Dataset entries:
+---+
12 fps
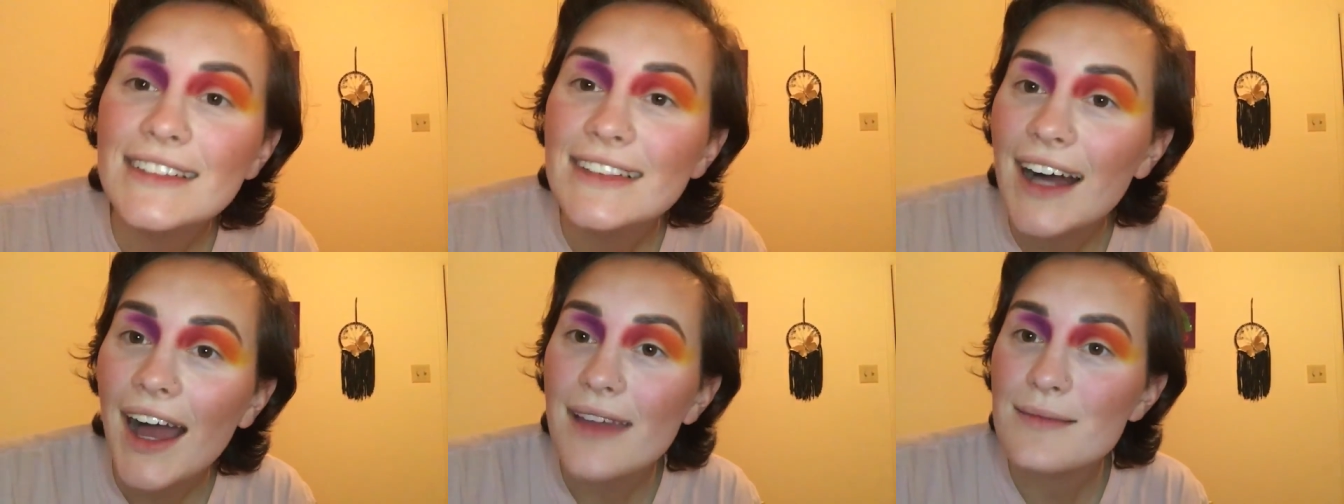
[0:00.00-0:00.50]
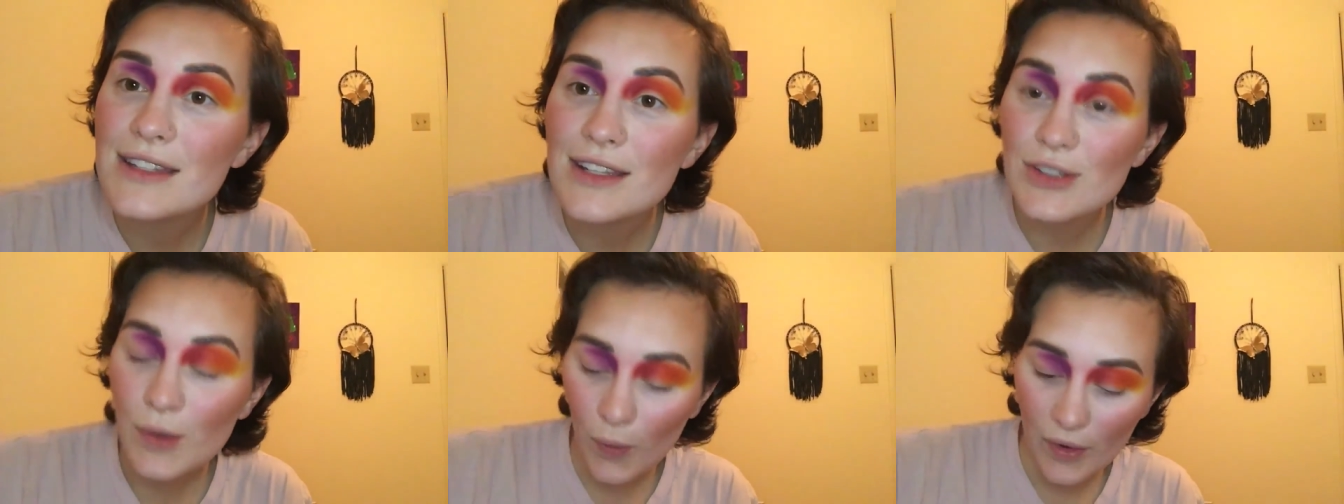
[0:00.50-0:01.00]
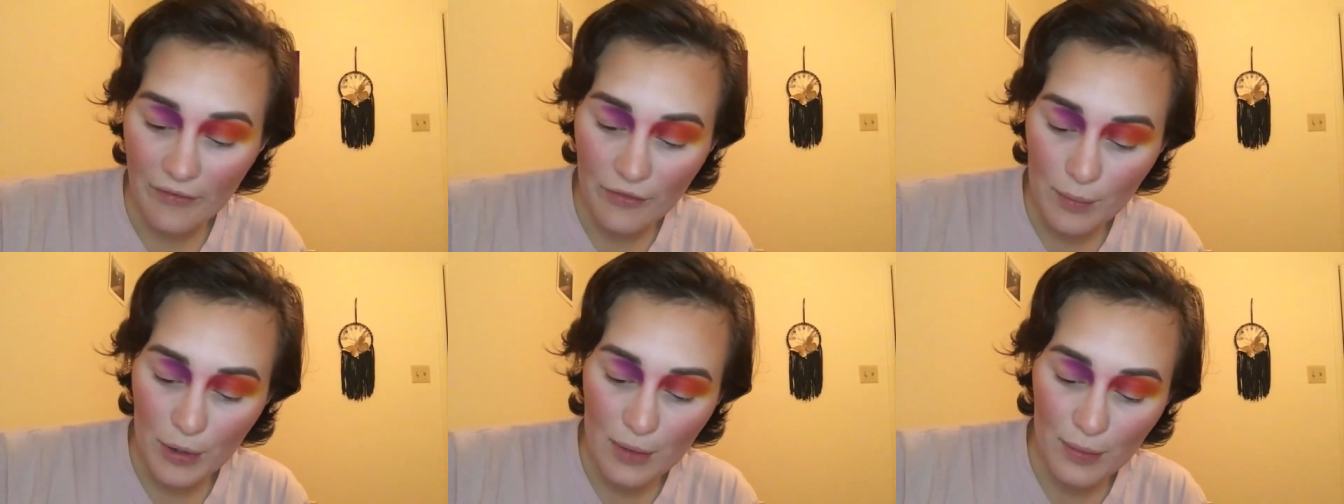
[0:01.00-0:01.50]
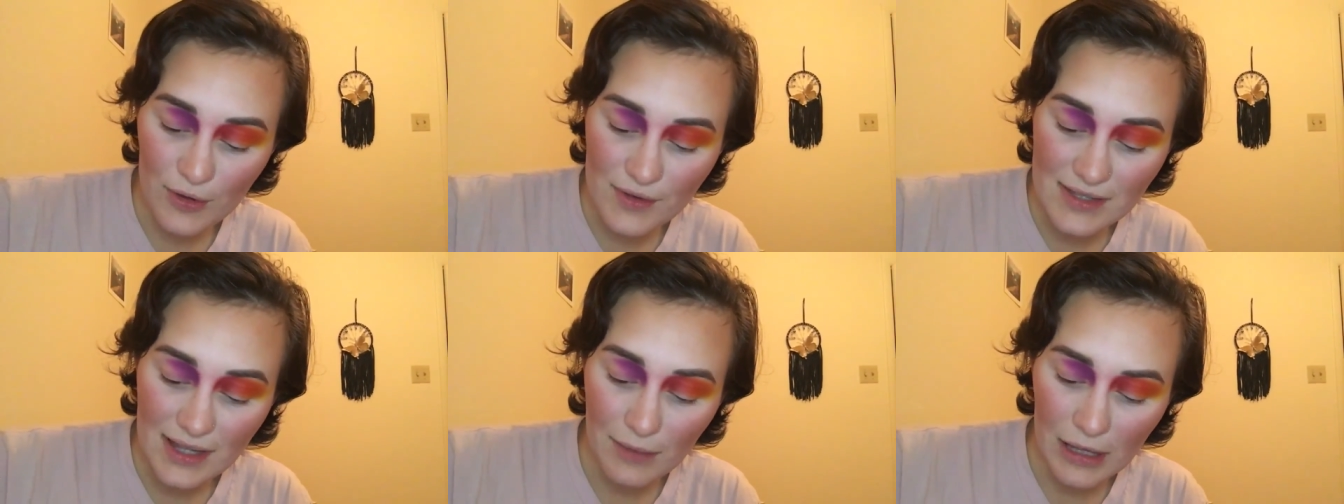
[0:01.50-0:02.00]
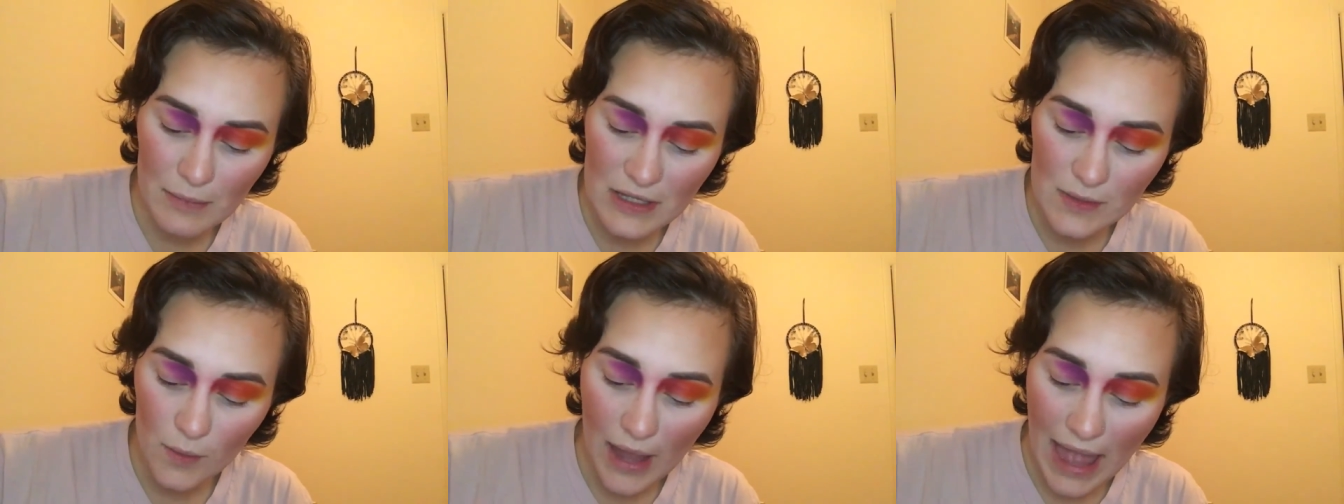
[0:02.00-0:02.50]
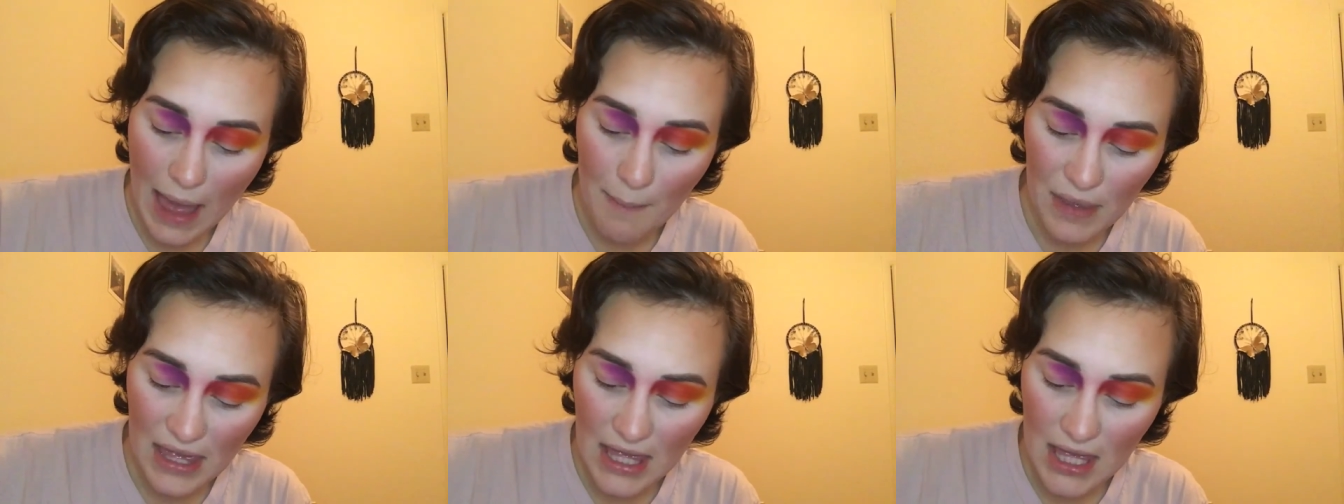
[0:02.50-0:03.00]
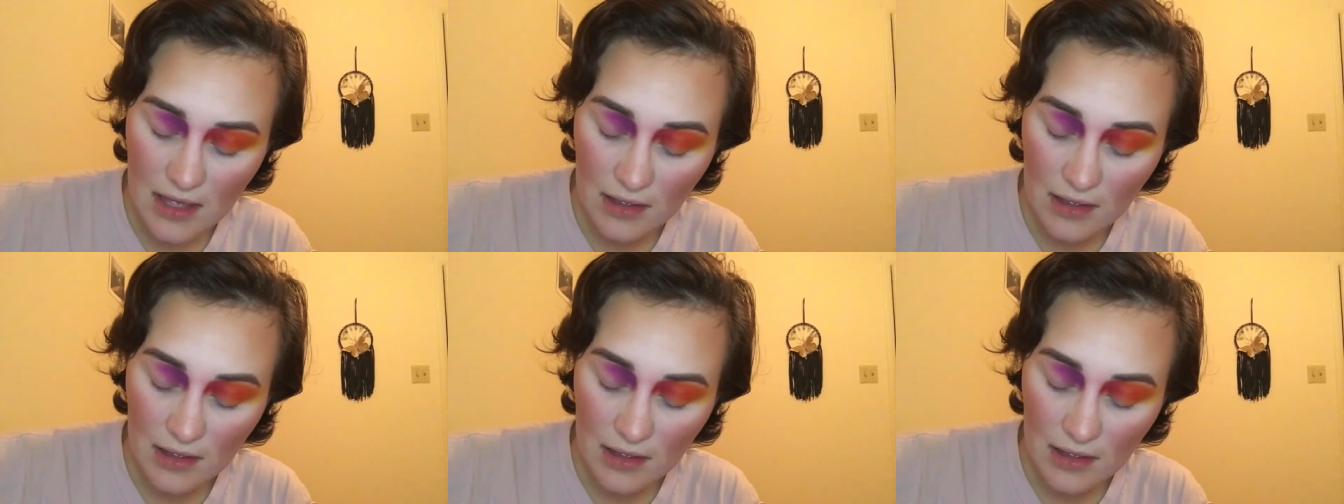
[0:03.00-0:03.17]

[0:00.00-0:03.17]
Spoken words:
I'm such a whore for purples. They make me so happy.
+---+
> **TRY IT**
Leave the pictures aside and give every entry above again word for word.

> **YOUR SOLUTION**
12 fps
[0:00.00-0:00.50]
[0:00.50-0:01.00]
[0:01.00-0:01.50]
[0:01.50-0:02.00]
[0:02.00-0:02.50]
[0:02.50-0:03.00]
[0:03.00-0:03.17]

[0:00.00-0:03.17]
Spoken words:
I'm such a whore for purples. They make me so happy.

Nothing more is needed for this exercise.